:: Assignment ::
Given the records below, would you repeat exactly the lines that begin at the one containing "[00:00:00.90]" and end at the one containing "[00:00:02.80]", inclusive?

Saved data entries

##########

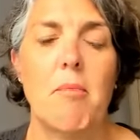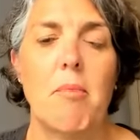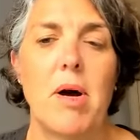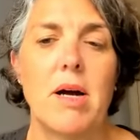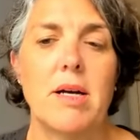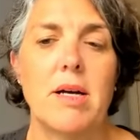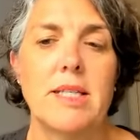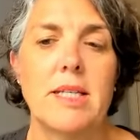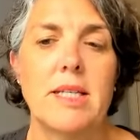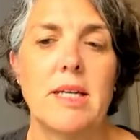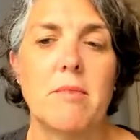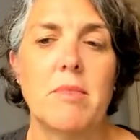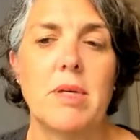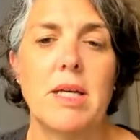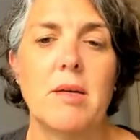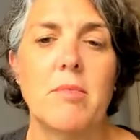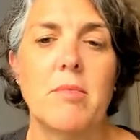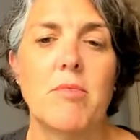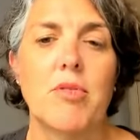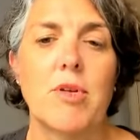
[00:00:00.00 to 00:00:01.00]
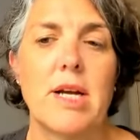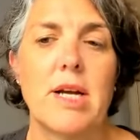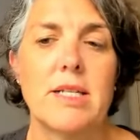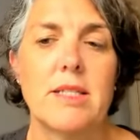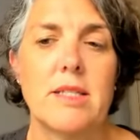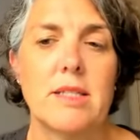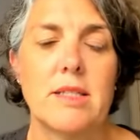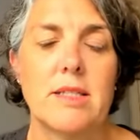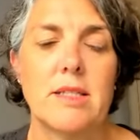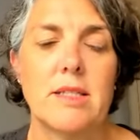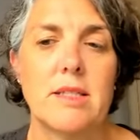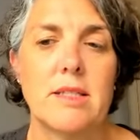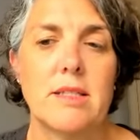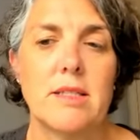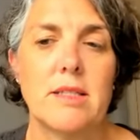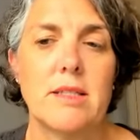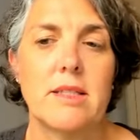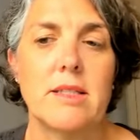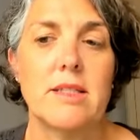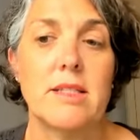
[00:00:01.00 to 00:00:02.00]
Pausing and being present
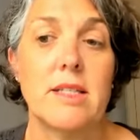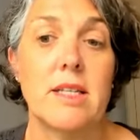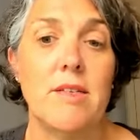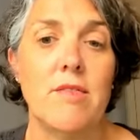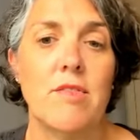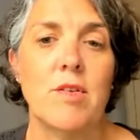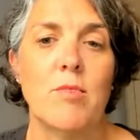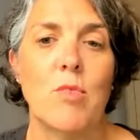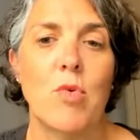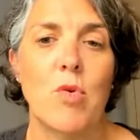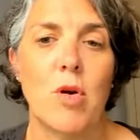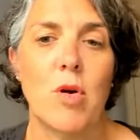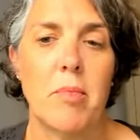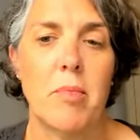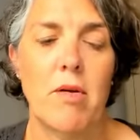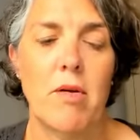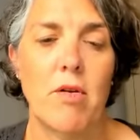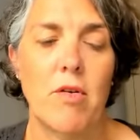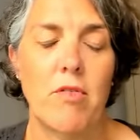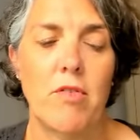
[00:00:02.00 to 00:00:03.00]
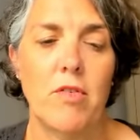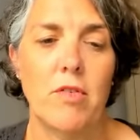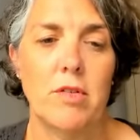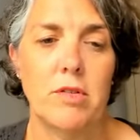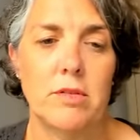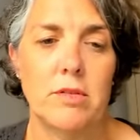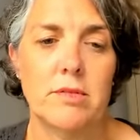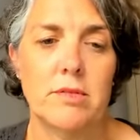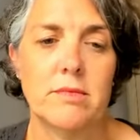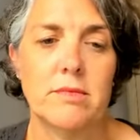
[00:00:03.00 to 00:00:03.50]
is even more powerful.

##########

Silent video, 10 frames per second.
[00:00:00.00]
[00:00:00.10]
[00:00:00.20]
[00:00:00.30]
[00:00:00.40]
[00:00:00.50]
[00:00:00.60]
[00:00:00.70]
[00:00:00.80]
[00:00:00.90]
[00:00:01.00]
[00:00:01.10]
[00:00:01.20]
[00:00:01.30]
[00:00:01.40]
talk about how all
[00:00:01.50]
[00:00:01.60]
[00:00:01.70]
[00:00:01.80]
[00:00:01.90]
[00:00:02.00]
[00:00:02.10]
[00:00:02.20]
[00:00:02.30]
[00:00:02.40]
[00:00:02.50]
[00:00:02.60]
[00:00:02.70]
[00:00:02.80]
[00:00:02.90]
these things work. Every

##########

:: Exercise answer ::
[00:00:00.90]
[00:00:01.00]
[00:00:01.10]
[00:00:01.20]
[00:00:01.30]
[00:00:01.40]
talk about how all
[00:00:01.50]
[00:00:01.60]
[00:00:01.70]
[00:00:01.80]
[00:00:01.90]
[00:00:02.00]
[00:00:02.10]
[00:00:02.20]
[00:00:02.30]
[00:00:02.40]
[00:00:02.50]
[00:00:02.60]
[00:00:02.70]
[00:00:02.80]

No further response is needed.